21 Nous ne saurions conclure cette analyse sans évoquer le récent arrêt de la Cour de cassation [50] du 7 janvier 2015, qui tend à confirmer la crainte que l’automaticité de la traduction écrite des pièces essentielles, telle que prévue par l’article 3 de la directive, ne soit pas garantie de façon effective en droit interne. Pour la Cour, en l’absence de disposition expresse qui imposerait l’écrit à peine de nullité, la traduction orale des pièces est permise « dès lors que n’ont pas été compromis les droits de la défense et la faculté d’exercer une voie de recours ». En l’espèce, un Hongrois, qui avait été remis aux autorités françaises en exécution d’un mandat d’arrêt européen, avait saisi la chambre de l’instruction d’une requête en nullité dudit mandat, ainsi que du mandat français, de son interrogatoire de première comparution et de la décision de le placer en détention provisoire. Aucune des pièces en question – pourtant au nombre de celles désignées comme essentielles par la directive – n’avait fait l’objet d’une traduction écrite. Dans l’esprit de la directive, les autorités doivent faire procéder à ces traductions de leur propre initiative, sans que l’intéressé ait à le demander. Si l’exception « orale » peut se concevoir pour les situations d’urgence, en l’espèce on aurait pu faire effectuer les traductions requises, par exemple par l’interprète lui-même [51], dans un « délai raisonnable » après la traduction orale en question. Le droit consacré par l’article 3 de la directive sera vidé de son sens si le juge peut simplement se dispenser de fournir ces traductions, sans même prendre une décision motivée concluant à leur inutilité. L’arrêt est donc quelque peu décevant, comme le résume bien le commentaire de Chavent-Leclère (2015) :

22

Alors que l’occasion lui était donnée de consacrer ici un véritable droit à la traduction des pièces essentielles de la procédure, à travers un régime de nullités substantielles et sans grief, sur le modèle de celui existant pour la garde à vue, la Cour de cassation reste bien en deçà de la vision européenne, voire de la loi elle-même.

CONCLUSION

23 Comme le démontre la jurisprudence de Strasbourg, il incombe souvent à l’avocat de s’assurer que son client bénéficie d’une assistance linguistique, même si le juge reste « l’ultime garant » de l’équité de la procédure [52]. Il est clair que le « conseil juridique » aura un rôle clé, surtout dans la mesure où il peut solliciter des traductions spécifiques en application du paragraphe 3 de l’article 3 de la directive (voir aussi le paragraphe 30 du préambule), tout en veillant à ce que la traduction systématique à l’écrit des pièces essentielles énumérées soit bien effectuée. Alors que la Cour de Strasbourg a souvent retenu le fait que le requérant n’avait pas demandé d’assistance linguistique, ou ne s’était pas plaint à ce sujet, pour conclure que la prestation litigieuse ne devait pas lui être indispensable [53], la directive impose aux autorités une obligation positive de fournir certaines traductions d’office. Il incombera également à l’avocat, le cas échéant, de conseiller à son client de ne pas renoncer à une traduction écrite ; il ne faudrait pas que les autorités incitent à la renonciation, au prétexte, par exemple, d’accélérer la procédure.

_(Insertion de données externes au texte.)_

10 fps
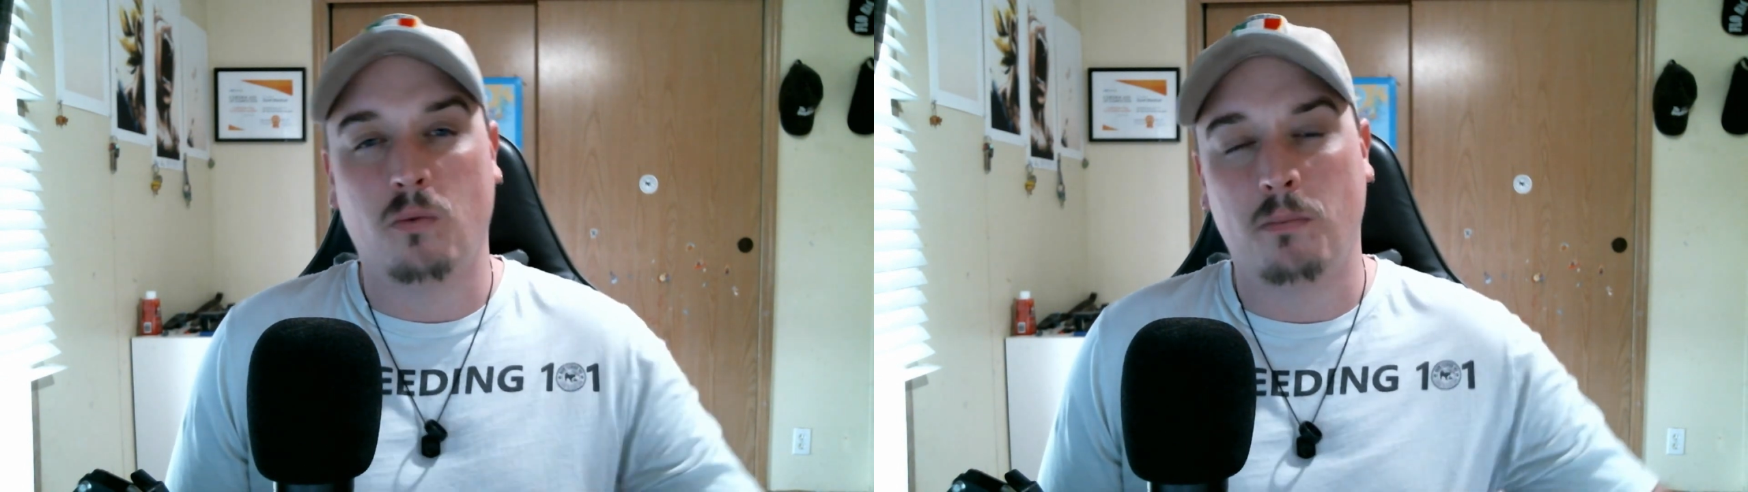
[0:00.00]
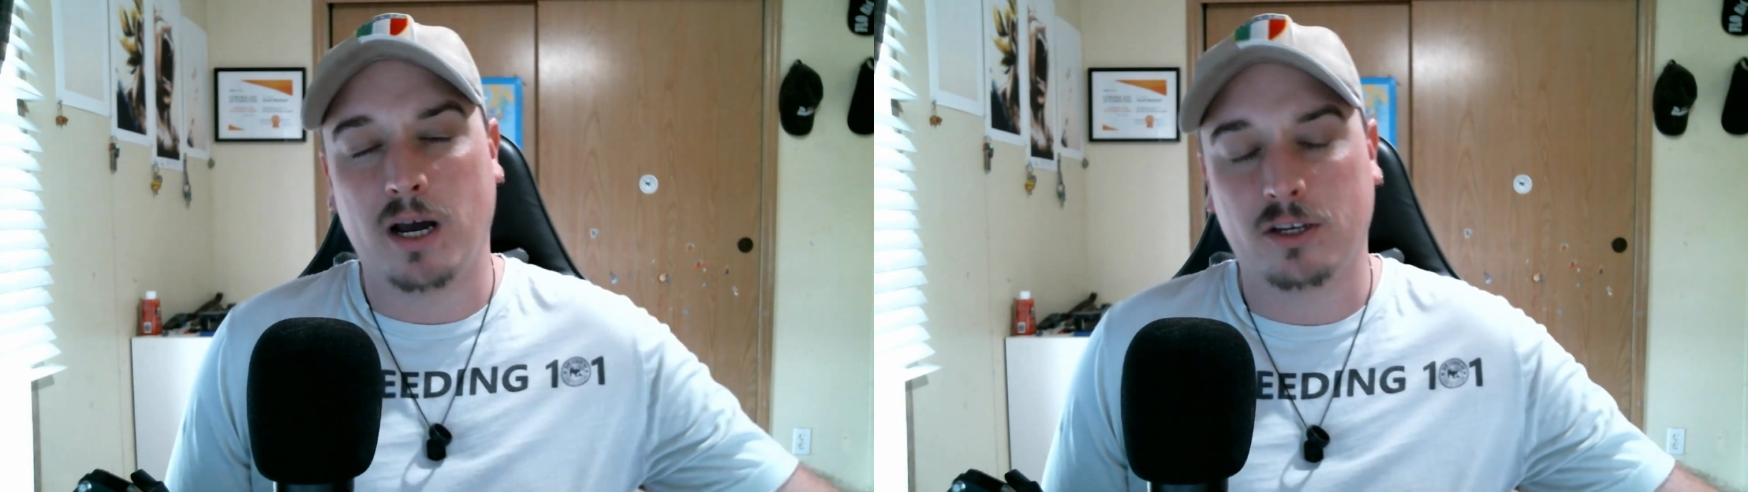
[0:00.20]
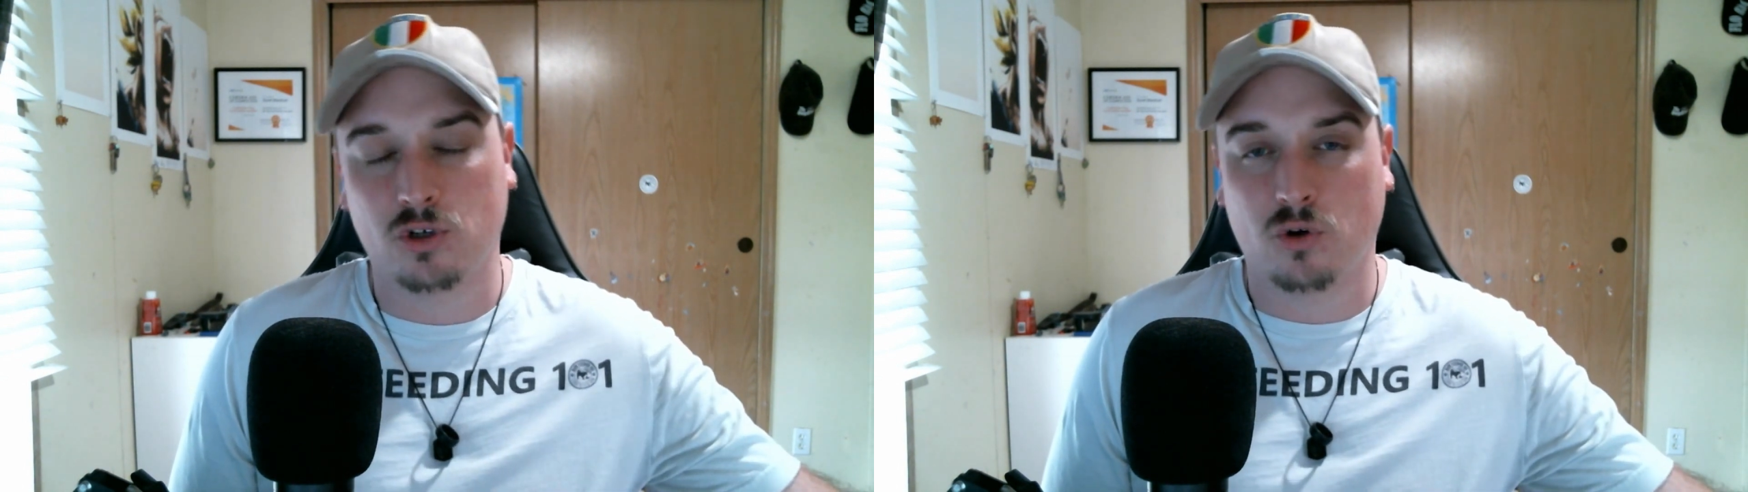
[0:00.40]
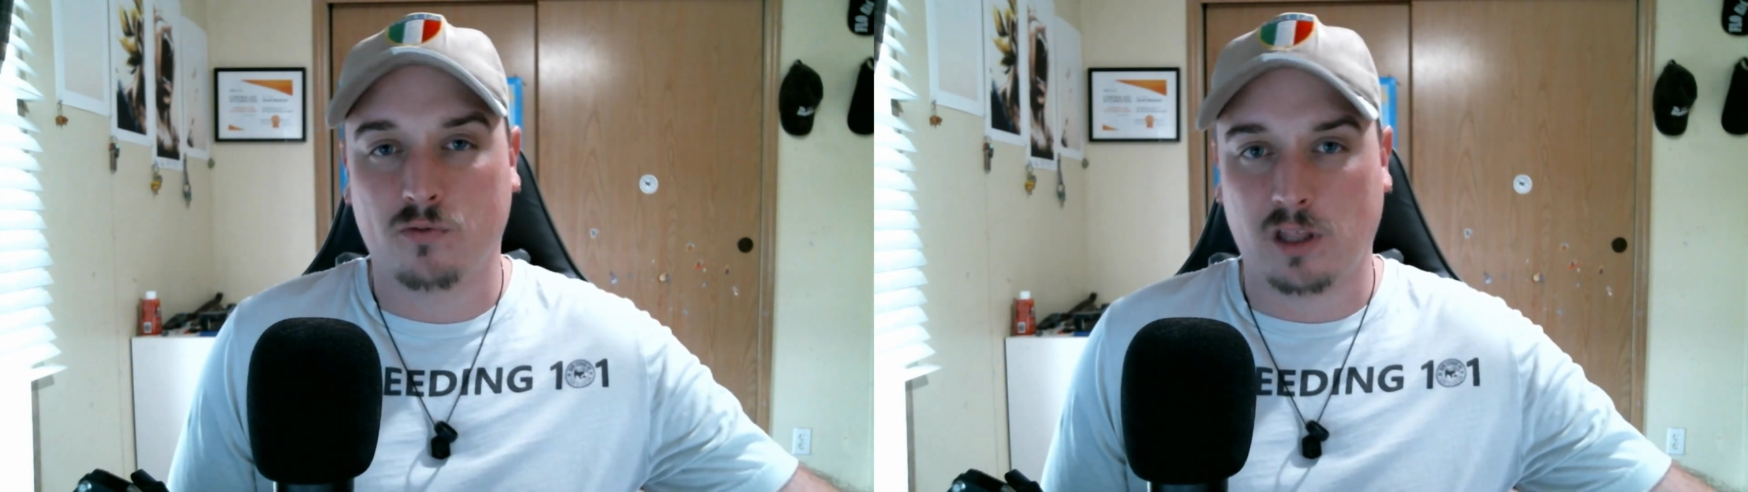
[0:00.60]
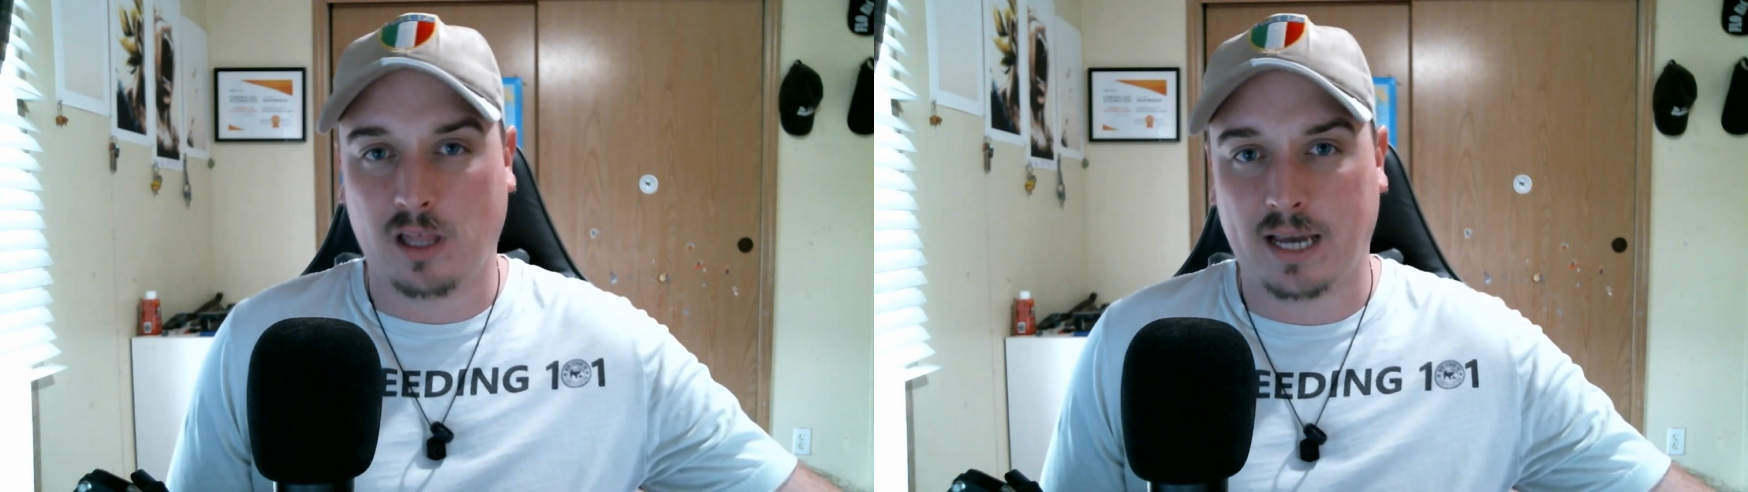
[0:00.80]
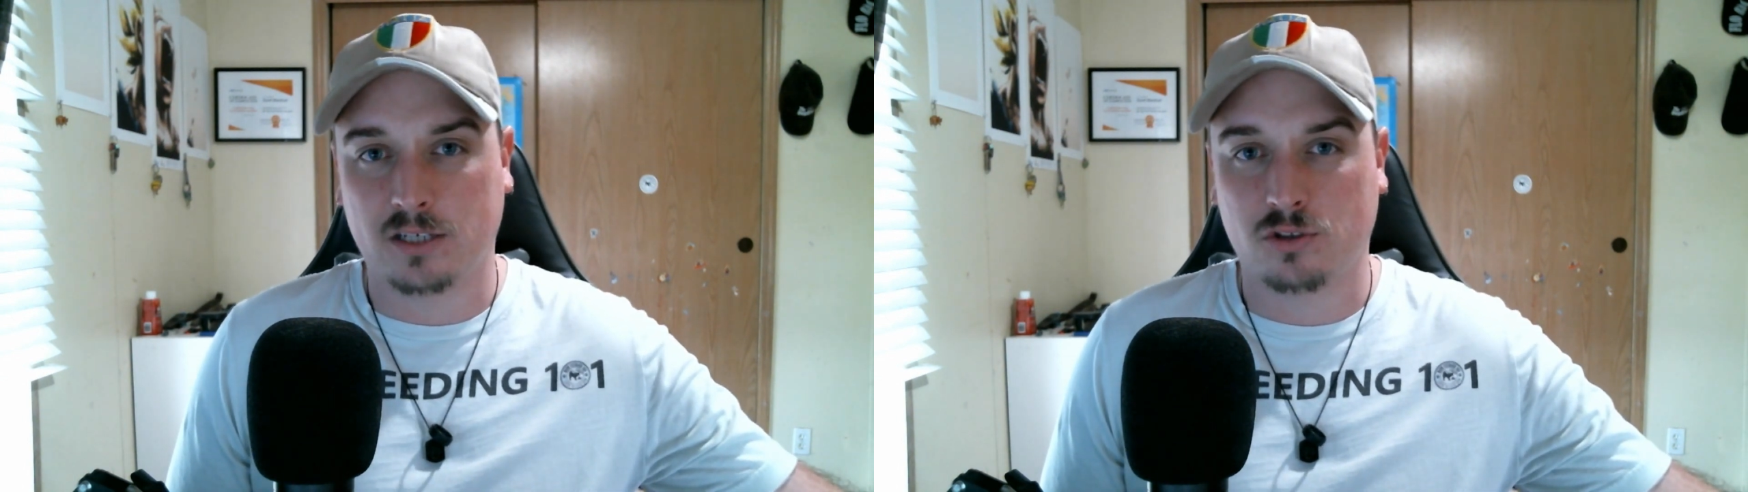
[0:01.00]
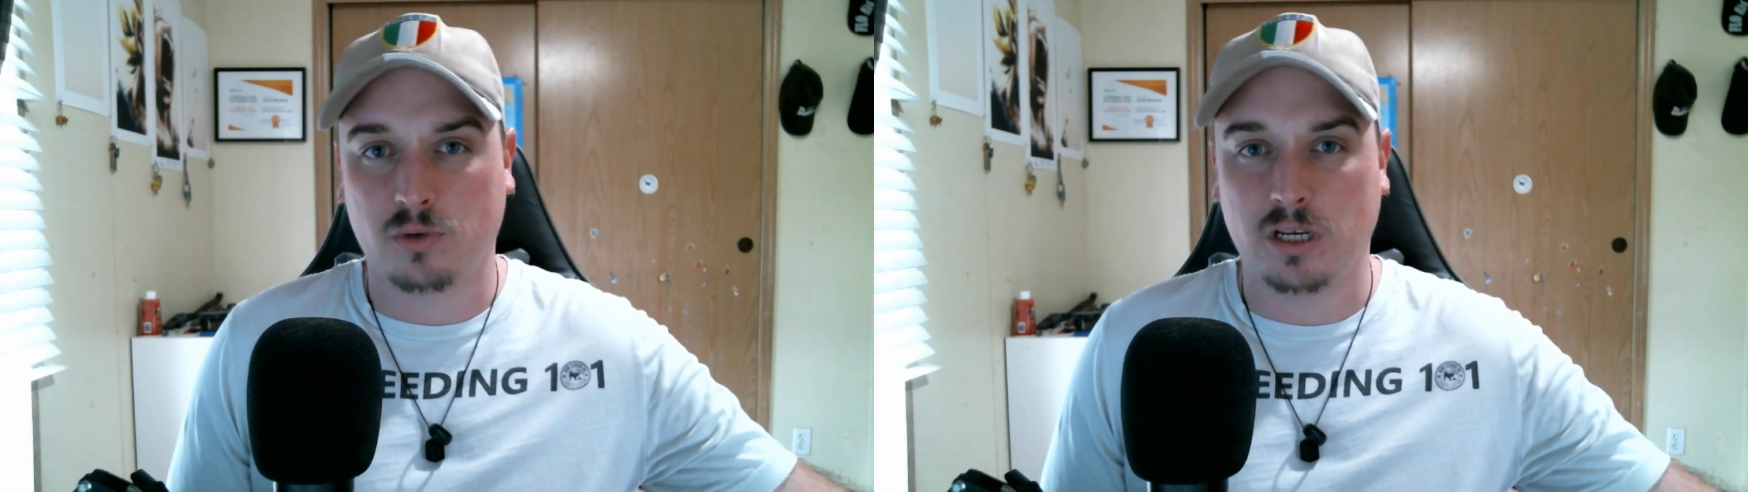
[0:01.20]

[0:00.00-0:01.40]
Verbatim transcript: much over the last 3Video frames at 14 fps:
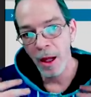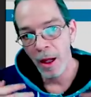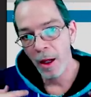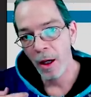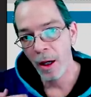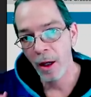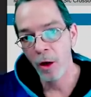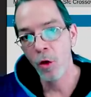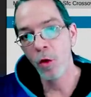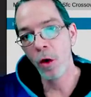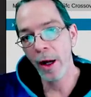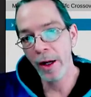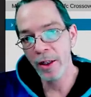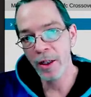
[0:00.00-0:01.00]
uh,
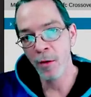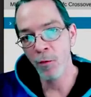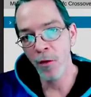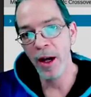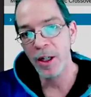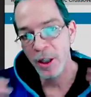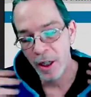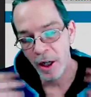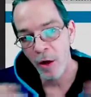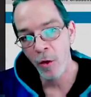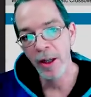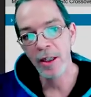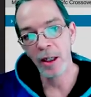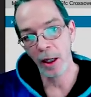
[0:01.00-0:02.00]
creates convection. It
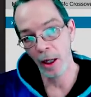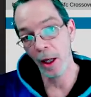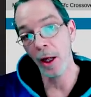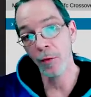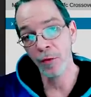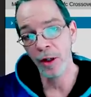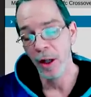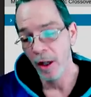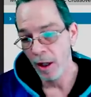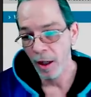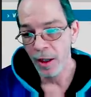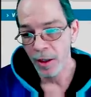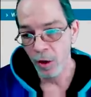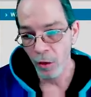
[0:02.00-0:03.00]
creates lift.
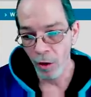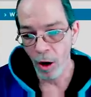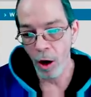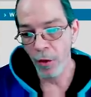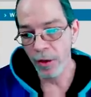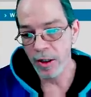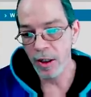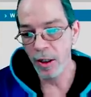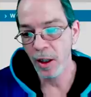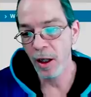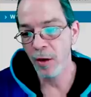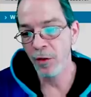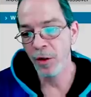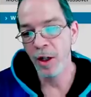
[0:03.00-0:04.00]
So all this
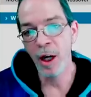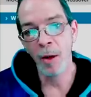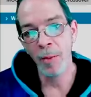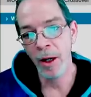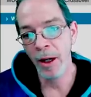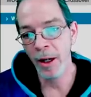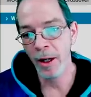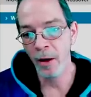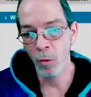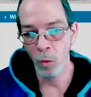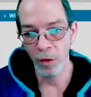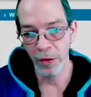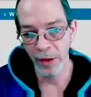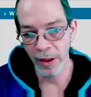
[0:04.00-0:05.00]
lift coming in
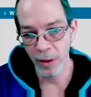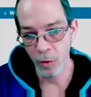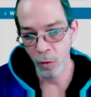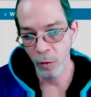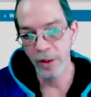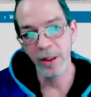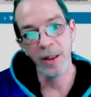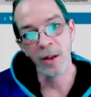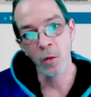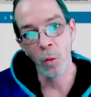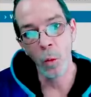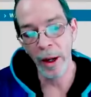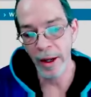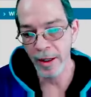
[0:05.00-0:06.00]
with these with these
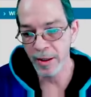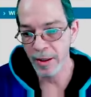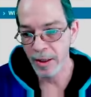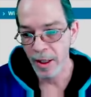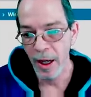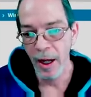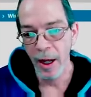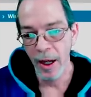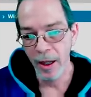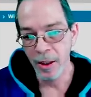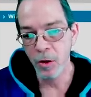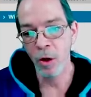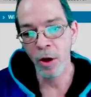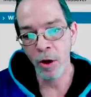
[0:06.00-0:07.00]
winds is
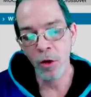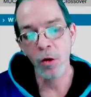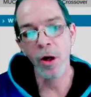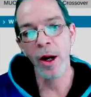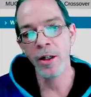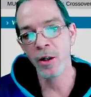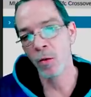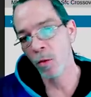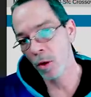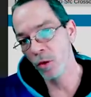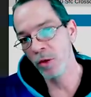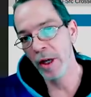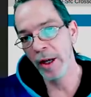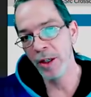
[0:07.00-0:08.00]
going to create some
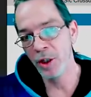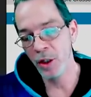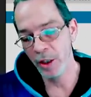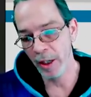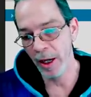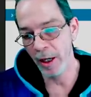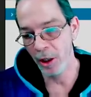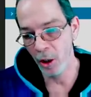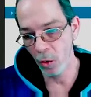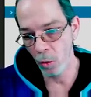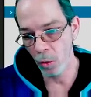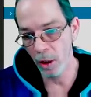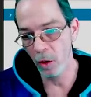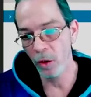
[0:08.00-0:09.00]
rotation, and you
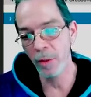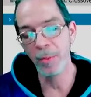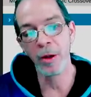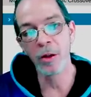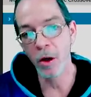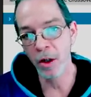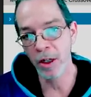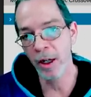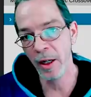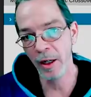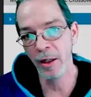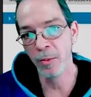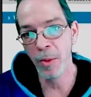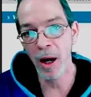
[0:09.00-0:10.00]
will start
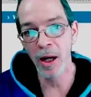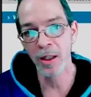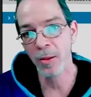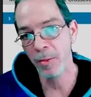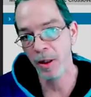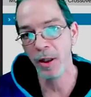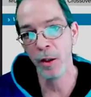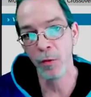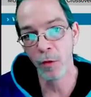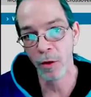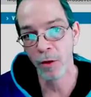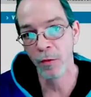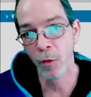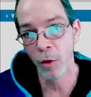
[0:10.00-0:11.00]
getting possibilities
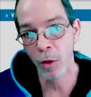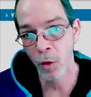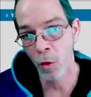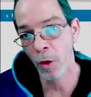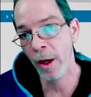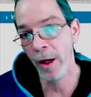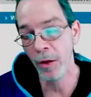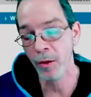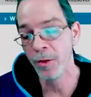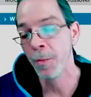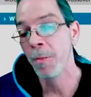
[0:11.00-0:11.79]
for for tornadoes.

24 En définitive, si l’article 3 est, sans aucun doute, l’un des atouts majeurs de la directive 2010/64/UE par rapport à la situation préexistante, sa transposition effective dans tous les États membres n’est pas acquise, au moins à court terme. Certaines de ses dispositions ne seront guère suivies d’effet, car on peut craindre une interprétation minimaliste de la part des autorités. Il serait intéressant que de telles questions fassent l’objet d’un renvoi préjudiciel devant la Cour de Luxembourg [54]. En tout état de cause, les États se verront obligés de trouver des solutions pratiques pour répondre aux différentes questions qui ne manqueront pas de se poser au quotidien dans l’ordre juridique interne.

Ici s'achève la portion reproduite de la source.